In particular, Seidi Haarla, who plays Saga, the mother of a disturbingly bloodthirsty newborn whose parentage seems to belong in equal part to the spirits in the woods surrounding their isolated home, is absolutely excellent and should probably consider herself in the running for an acting award. Haarla is put through the ringer in this movie, and gives such a full-bodied, impassioned performance that she alone really makes Nightborn a worthwhile movie. Everything else about the movie goes along as you’d expect given the familiar premise that can trace its roots to Larry Cohen’s 1974 classic It’s Alive (which spawned two sequels and a misbegotten remake), and Paul Solet’s underrated 2009 film Grace. While I wish it went a bit further and took more chances, I have a hard time knocking movies that do such a good job in getting into the inner lives of characters like Saga. This is something that movies rarely did for so long, and I can’t get too upset if it isn’t as bold as a Lynne Ramsay movie – few things are.

As it turned out, I didn’t have to wait long for something truly transgressive, because the next screening was Rosebush Pruning, the new movie by the Brazilian auteur Karim Aïnouz. Talk about a movie that isn’t for everyone – this is dark comedy at its most aggressively antagonistic. Some will find it distastefully repugnant, others will find it distastefully hilarious. Count me in the second camp, as I was not only laughing quite a bit, but I also ended up feeling oddly moved by the end of the sordid affair.

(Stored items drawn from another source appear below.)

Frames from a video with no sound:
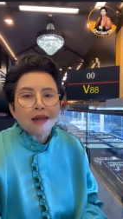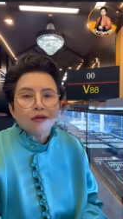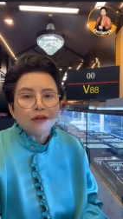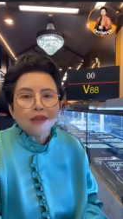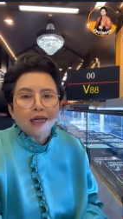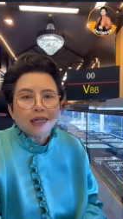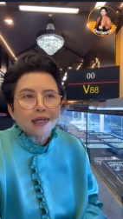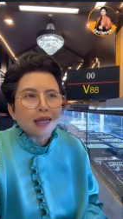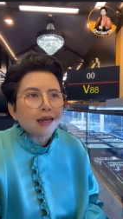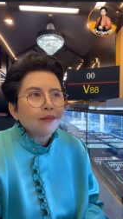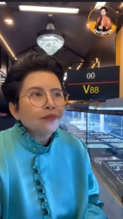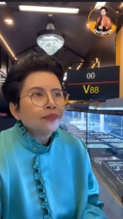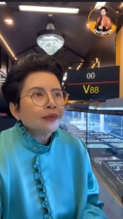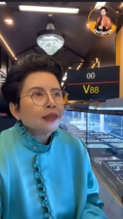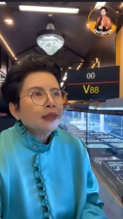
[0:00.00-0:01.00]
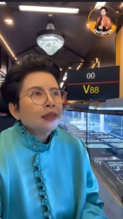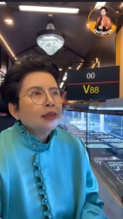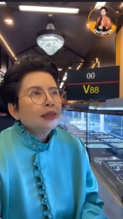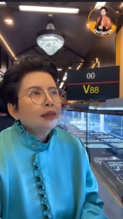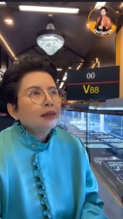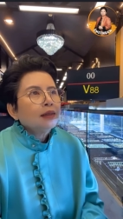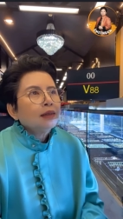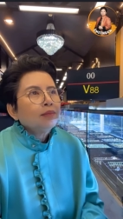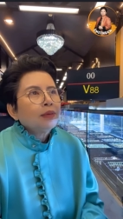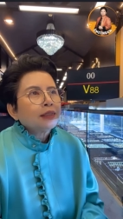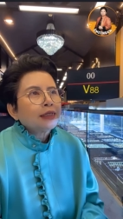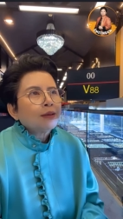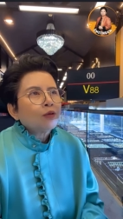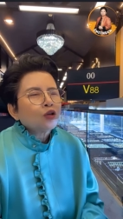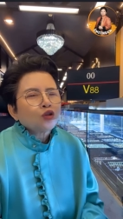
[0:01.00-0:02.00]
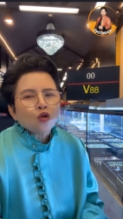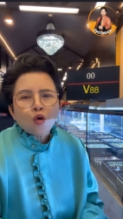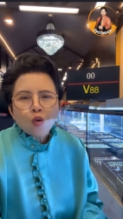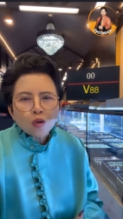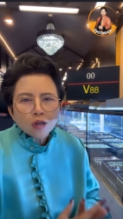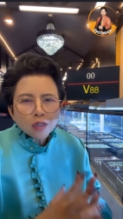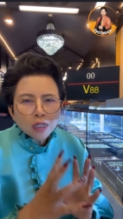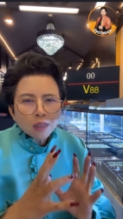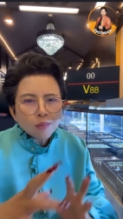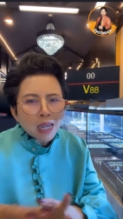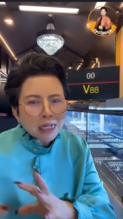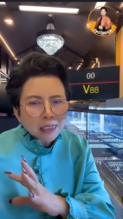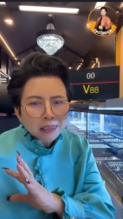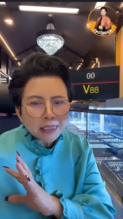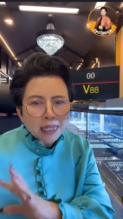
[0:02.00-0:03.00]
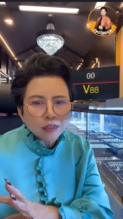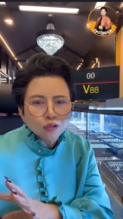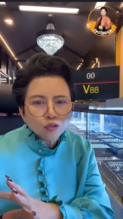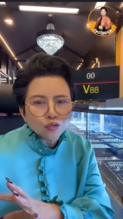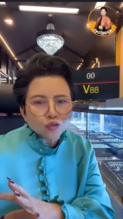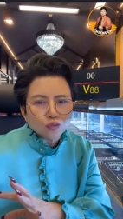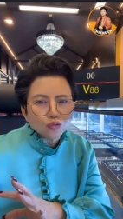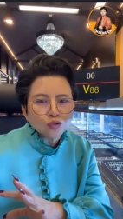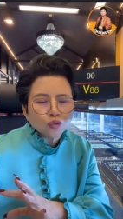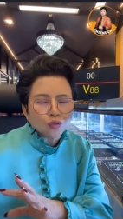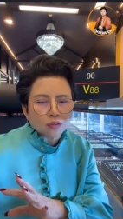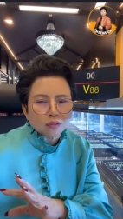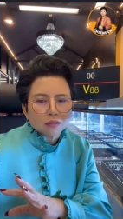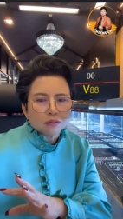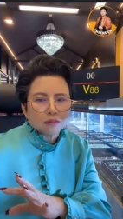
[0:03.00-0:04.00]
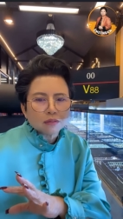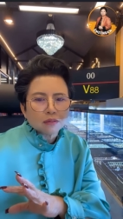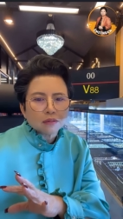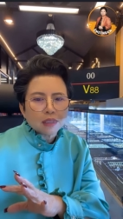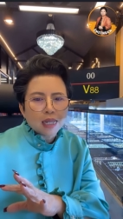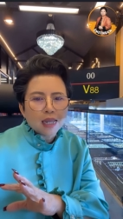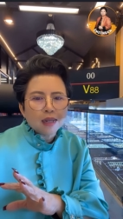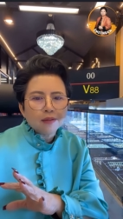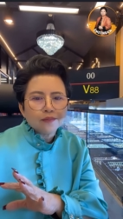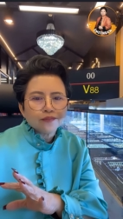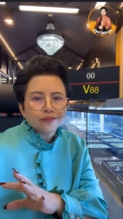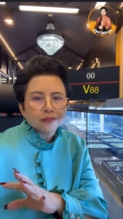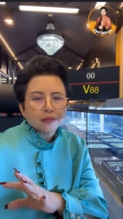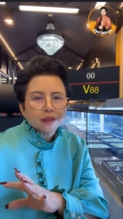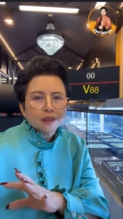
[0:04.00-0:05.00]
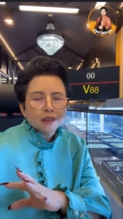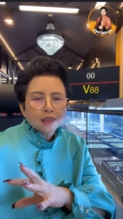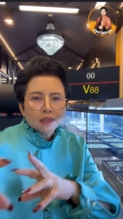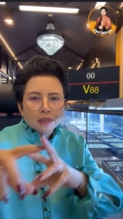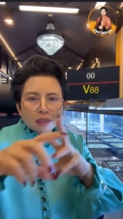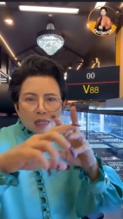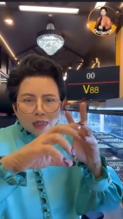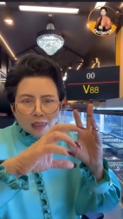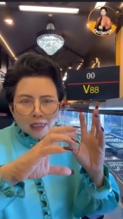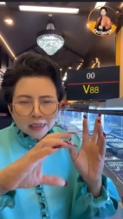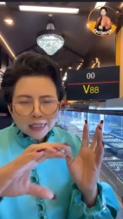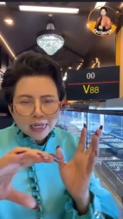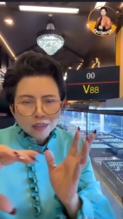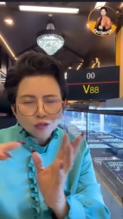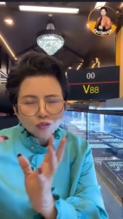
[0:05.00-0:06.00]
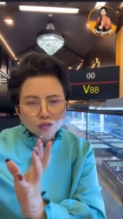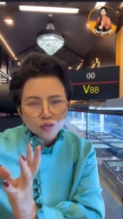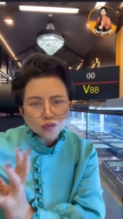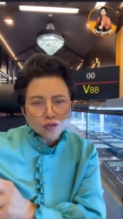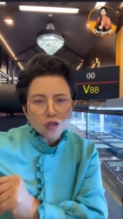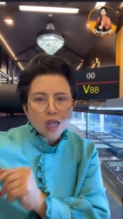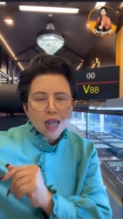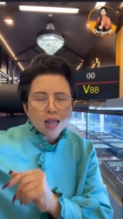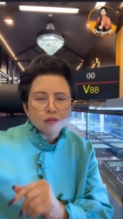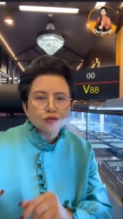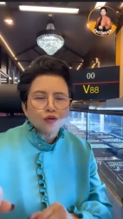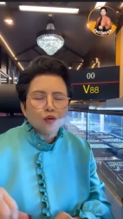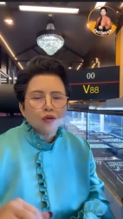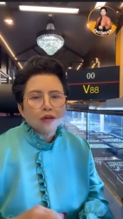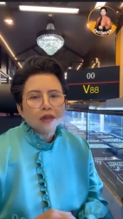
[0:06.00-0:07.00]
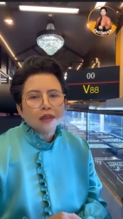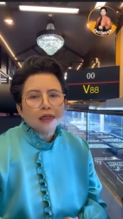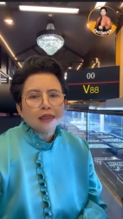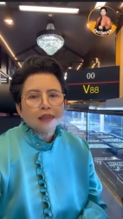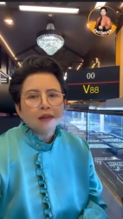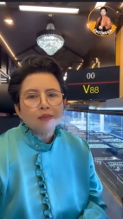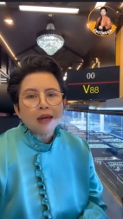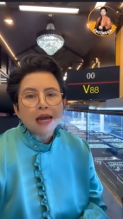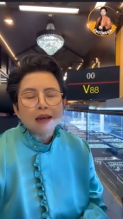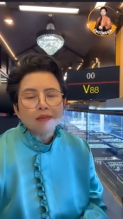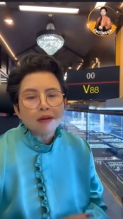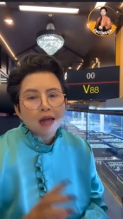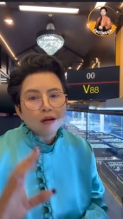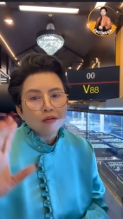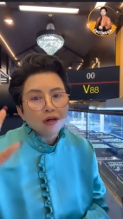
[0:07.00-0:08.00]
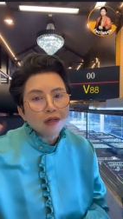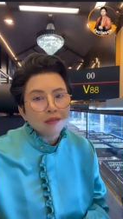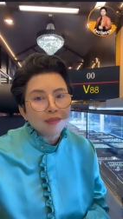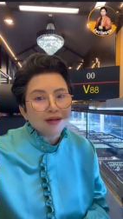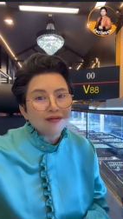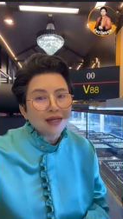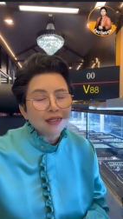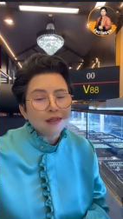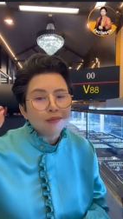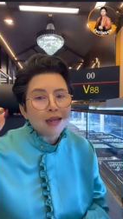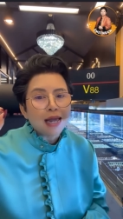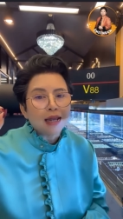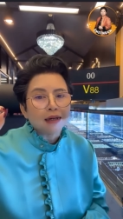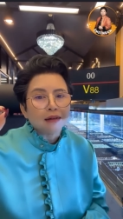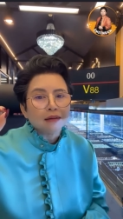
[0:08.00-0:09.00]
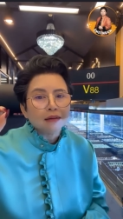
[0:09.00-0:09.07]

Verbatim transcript: ยอยู่เรื่อยเนะไม่เชฟก็ส่งเงินให้บ้านกระตันอยู่สูงสุดนะกระตันอยู่สูงสุดก็เอาส่งเงินให้ที่บ้าน เอาเงินมาไว้ที่บ้าน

‘Rosebush Pruning’ The Match Factory

Rosebush Pruning is the story of a terrible, incestuous family of soulless rich people who’ve ended up being transplanted from New York City to a villa in some beautiful corner of Spain. When we meet them, we’re told that the matriarch (Pamela Anderson) has recently died – torn apart by wolves is how the story goes. The remaining family members include the father (a wonderfully horrendous Tracy Letts); three brothers, Jack (Jamie Bell), Ed (Callum Turner) and Rob (Lukas Gage); and one toxically deranged sister, Anna (Riley Keough). 

Our surprisingly reliable narrator is Ed, and he likes to come up with trite sayings that sound profound, like “a person is like a rose, and a family is like a rosebush, and rosebushes need pruning.” As Ed puts it, Jack is the only member of the family with a heart. He genuinely believes that Jack deserves to have a decent life. And when he brings home his girlfriend Martha (Elle Fanning), who is duly humiliated by the rest of the family, it becomes clear to Ed that the only way Jack is going to have any chance at happiness is if the entire rest of the family is pruned, one by one.

Not unlike an installment in the Friday the 13th franchise, Rosebush Pruning presents us with a group of people whose death you have no trouble rooting for. But unlike your typical horror movie, Aïnouz’s film is truly disturbing in its depiction of humanity – to the point where you can come around and recognize that it is indeed saying something about how bad things have gotten. It’s a frightening glimpse at what lurks under the shiny, designer-branded facade of the isolated ultra rich and the emptiness that arrives when you’ve got it all. It might be far from realistic, but it does feel like an honest indictment – the kind of ruthless, satirical skewering that John Waters would appreciate. After starting this Berlinale with a string of Competition films that were by and large playing it safe, it was downright refreshing to see a movie that was as audacious as Rosebush Pruning.